**TASK ITEM**
Transcribe word for word the lines below from the line with "[00:03:08.21]" through the line with "[00:03:09.61]", ends included.
(DATA PROVIDED Opens)
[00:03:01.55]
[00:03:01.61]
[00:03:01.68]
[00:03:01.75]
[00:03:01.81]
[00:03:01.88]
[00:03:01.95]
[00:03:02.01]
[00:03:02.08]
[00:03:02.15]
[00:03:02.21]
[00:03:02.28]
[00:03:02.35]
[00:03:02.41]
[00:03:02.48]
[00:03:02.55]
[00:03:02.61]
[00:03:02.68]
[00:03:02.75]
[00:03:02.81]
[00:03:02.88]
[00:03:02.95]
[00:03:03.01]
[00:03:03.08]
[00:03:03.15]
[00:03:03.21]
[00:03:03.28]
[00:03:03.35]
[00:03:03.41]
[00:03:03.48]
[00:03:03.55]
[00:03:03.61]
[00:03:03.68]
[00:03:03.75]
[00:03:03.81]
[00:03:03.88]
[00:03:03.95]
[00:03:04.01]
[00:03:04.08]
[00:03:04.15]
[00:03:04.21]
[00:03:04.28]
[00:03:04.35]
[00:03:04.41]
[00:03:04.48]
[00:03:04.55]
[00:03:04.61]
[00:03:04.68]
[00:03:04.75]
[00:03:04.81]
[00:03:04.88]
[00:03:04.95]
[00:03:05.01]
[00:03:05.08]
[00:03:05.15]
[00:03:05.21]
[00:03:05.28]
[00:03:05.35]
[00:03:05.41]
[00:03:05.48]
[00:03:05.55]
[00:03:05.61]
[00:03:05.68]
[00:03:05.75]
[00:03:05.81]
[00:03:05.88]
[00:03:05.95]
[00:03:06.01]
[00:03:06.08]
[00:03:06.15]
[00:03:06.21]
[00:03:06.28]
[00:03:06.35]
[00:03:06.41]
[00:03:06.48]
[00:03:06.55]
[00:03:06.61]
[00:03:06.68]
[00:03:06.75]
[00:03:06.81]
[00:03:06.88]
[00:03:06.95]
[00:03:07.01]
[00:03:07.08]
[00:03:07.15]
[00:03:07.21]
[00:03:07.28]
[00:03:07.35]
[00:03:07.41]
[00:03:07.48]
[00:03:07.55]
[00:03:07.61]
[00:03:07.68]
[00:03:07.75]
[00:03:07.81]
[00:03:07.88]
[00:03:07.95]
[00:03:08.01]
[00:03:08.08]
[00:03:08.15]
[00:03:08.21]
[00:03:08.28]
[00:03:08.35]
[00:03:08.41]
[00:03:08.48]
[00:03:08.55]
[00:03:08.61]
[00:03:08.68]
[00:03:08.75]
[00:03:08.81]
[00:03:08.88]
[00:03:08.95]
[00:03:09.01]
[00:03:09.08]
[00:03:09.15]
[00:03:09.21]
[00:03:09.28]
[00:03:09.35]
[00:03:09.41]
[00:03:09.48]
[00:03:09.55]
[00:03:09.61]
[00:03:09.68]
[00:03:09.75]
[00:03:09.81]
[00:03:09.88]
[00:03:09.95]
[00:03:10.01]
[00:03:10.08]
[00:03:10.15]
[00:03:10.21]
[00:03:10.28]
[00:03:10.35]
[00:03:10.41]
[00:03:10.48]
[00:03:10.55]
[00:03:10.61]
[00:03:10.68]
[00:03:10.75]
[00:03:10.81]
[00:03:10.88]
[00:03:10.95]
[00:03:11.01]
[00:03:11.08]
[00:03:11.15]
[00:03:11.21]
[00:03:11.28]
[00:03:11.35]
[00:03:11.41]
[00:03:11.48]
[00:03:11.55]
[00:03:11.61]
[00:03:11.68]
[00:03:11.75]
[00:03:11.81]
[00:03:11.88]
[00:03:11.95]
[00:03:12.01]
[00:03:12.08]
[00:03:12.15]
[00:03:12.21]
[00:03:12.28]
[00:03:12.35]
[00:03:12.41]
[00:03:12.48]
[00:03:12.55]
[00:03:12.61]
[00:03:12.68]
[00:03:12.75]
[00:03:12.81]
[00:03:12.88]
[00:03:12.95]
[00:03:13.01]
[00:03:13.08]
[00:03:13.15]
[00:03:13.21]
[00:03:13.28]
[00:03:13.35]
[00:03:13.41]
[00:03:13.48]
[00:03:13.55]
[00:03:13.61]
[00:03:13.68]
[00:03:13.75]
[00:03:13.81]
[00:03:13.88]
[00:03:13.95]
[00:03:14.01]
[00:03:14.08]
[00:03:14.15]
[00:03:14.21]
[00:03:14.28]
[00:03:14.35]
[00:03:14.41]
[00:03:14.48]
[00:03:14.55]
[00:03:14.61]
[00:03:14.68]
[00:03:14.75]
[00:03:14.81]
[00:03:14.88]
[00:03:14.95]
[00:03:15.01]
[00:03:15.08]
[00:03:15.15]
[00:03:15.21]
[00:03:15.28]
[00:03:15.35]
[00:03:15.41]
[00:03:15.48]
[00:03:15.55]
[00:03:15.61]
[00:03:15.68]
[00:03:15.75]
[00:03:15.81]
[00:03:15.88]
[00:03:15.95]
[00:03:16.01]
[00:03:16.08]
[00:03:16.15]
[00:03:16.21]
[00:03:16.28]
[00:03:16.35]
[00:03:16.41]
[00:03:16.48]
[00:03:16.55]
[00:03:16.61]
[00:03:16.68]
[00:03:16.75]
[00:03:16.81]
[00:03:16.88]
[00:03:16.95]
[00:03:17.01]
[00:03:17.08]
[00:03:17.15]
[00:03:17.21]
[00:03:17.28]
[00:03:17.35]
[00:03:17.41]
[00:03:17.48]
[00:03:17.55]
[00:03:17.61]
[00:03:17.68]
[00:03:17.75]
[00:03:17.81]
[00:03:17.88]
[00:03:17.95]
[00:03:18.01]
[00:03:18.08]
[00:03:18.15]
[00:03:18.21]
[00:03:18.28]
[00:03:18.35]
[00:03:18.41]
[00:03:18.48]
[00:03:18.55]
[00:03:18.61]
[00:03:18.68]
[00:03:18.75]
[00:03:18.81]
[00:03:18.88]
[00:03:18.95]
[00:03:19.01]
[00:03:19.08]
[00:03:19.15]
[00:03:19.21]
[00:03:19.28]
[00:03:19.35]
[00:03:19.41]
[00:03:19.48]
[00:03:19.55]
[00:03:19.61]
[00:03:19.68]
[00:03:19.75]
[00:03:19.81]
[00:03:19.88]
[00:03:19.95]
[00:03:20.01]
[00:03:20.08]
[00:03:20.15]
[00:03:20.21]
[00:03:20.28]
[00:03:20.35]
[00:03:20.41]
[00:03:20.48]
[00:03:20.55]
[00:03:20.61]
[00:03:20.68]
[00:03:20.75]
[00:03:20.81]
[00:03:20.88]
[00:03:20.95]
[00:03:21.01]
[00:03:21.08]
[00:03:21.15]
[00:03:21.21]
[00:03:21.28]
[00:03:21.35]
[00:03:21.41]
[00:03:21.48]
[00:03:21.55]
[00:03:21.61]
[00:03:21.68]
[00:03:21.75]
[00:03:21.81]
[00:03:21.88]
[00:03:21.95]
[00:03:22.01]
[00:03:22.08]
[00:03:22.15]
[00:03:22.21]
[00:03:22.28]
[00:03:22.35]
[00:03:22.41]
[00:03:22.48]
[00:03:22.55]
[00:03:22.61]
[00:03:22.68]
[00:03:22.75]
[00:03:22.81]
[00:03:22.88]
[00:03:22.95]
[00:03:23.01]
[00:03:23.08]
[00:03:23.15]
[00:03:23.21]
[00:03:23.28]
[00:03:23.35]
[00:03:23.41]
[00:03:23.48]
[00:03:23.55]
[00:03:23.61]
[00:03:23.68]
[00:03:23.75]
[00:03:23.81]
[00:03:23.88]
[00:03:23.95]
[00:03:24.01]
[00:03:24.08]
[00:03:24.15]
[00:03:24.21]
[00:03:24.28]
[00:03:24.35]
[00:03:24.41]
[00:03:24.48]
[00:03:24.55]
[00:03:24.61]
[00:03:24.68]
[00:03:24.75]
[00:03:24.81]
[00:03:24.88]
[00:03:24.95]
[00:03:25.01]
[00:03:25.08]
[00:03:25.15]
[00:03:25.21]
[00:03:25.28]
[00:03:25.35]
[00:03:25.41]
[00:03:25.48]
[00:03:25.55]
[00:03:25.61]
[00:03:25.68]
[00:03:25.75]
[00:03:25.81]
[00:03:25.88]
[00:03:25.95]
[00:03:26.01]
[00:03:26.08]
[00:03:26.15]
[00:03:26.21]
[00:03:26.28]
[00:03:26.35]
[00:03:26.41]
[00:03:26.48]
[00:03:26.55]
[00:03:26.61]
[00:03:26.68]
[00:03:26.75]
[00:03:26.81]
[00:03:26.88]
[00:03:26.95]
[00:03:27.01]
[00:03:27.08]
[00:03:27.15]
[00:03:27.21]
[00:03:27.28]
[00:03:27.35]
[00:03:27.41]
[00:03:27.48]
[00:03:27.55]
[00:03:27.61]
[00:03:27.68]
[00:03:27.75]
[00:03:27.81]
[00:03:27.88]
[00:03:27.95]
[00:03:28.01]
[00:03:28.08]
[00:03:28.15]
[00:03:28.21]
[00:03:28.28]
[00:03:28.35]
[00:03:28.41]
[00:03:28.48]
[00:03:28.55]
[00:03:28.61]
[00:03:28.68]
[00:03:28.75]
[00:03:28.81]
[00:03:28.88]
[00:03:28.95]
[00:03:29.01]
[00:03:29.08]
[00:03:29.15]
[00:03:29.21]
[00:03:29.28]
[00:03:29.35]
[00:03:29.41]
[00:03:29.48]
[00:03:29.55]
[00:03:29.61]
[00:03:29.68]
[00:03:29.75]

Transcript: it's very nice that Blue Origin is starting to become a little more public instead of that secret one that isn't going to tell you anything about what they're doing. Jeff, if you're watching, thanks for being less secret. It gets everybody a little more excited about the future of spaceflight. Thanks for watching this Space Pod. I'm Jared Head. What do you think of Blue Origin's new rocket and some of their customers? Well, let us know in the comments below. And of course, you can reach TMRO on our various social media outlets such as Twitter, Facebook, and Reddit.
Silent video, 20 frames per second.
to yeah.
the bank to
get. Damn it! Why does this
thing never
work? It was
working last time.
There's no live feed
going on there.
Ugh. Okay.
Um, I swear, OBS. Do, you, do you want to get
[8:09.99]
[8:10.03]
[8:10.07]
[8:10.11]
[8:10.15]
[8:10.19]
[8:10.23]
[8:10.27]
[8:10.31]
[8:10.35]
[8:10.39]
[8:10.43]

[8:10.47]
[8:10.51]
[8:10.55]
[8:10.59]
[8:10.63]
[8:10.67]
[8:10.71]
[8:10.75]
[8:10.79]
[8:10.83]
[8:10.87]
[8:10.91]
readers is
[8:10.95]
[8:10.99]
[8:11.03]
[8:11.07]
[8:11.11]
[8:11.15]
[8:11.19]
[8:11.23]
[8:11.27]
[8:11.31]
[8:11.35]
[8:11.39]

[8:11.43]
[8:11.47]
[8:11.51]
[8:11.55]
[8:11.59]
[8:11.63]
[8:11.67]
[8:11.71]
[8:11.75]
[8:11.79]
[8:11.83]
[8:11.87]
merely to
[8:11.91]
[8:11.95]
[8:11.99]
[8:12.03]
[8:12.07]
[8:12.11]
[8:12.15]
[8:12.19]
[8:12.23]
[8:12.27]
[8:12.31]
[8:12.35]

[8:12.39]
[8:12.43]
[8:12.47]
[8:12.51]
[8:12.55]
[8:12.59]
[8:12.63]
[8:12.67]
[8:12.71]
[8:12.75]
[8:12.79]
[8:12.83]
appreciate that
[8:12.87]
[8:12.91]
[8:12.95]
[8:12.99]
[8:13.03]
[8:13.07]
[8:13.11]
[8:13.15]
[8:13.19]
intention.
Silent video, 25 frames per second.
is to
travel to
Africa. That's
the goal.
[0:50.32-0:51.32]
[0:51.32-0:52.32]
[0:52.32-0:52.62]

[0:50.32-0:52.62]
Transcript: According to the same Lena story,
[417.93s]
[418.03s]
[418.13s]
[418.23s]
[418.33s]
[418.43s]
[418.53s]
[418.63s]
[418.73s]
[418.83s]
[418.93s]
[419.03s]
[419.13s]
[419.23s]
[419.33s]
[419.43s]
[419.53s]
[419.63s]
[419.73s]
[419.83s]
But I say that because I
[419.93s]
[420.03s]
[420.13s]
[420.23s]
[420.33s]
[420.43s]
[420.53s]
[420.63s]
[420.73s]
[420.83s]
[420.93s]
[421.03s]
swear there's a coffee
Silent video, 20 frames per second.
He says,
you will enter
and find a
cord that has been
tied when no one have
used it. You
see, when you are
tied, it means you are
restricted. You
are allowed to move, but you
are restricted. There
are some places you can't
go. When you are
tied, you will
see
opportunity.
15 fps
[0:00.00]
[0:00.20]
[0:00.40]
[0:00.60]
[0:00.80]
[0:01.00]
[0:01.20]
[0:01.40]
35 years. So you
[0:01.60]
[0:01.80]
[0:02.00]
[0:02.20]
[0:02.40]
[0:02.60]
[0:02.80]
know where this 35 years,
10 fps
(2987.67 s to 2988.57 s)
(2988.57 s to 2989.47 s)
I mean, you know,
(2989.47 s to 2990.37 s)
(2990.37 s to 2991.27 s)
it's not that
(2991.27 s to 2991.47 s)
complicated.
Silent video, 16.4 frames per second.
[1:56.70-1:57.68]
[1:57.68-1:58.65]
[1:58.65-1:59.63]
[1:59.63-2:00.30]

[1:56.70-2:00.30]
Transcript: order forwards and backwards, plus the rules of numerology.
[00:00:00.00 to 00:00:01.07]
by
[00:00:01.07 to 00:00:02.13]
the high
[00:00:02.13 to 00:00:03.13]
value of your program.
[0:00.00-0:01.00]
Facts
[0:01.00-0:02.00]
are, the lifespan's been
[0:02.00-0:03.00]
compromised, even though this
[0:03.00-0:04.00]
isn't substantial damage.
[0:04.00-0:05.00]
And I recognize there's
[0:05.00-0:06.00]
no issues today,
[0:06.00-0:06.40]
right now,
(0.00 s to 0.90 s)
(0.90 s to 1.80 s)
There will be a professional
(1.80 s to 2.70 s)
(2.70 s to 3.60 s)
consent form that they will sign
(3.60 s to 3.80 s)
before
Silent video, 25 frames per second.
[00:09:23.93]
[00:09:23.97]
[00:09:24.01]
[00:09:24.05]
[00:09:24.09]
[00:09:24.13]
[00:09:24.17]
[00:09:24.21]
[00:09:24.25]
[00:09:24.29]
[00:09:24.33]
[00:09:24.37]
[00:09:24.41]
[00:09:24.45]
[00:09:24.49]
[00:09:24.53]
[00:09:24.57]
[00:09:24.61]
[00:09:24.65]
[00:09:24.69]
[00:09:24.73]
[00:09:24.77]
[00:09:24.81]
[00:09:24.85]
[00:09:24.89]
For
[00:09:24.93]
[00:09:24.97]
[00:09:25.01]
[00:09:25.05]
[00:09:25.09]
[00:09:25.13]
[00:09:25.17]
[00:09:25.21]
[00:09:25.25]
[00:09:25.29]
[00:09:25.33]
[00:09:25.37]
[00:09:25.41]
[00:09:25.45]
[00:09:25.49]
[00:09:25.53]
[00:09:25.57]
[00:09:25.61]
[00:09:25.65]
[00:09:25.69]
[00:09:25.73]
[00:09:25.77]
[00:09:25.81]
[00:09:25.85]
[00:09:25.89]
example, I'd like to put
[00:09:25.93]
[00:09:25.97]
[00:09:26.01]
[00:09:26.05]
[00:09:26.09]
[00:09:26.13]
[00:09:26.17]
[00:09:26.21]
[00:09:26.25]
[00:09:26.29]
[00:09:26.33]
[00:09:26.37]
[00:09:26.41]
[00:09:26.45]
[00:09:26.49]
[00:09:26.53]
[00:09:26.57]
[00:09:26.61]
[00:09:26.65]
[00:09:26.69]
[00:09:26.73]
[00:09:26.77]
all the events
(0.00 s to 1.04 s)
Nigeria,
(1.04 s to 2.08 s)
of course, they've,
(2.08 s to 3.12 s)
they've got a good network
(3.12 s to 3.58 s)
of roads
(DATA PROVIDED Closes)
**SOLUTION**
[00:03:08.21]
[00:03:08.28]
[00:03:08.35]
[00:03:08.41]
[00:03:08.48]
[00:03:08.55]
[00:03:08.61]
[00:03:08.68]
[00:03:08.75]
[00:03:08.81]
[00:03:08.88]
[00:03:08.95]
[00:03:09.01]
[00:03:09.08]
[00:03:09.15]
[00:03:09.21]
[00:03:09.28]
[00:03:09.35]
[00:03:09.41]
[00:03:09.48]
[00:03:09.55]
[00:03:09.61]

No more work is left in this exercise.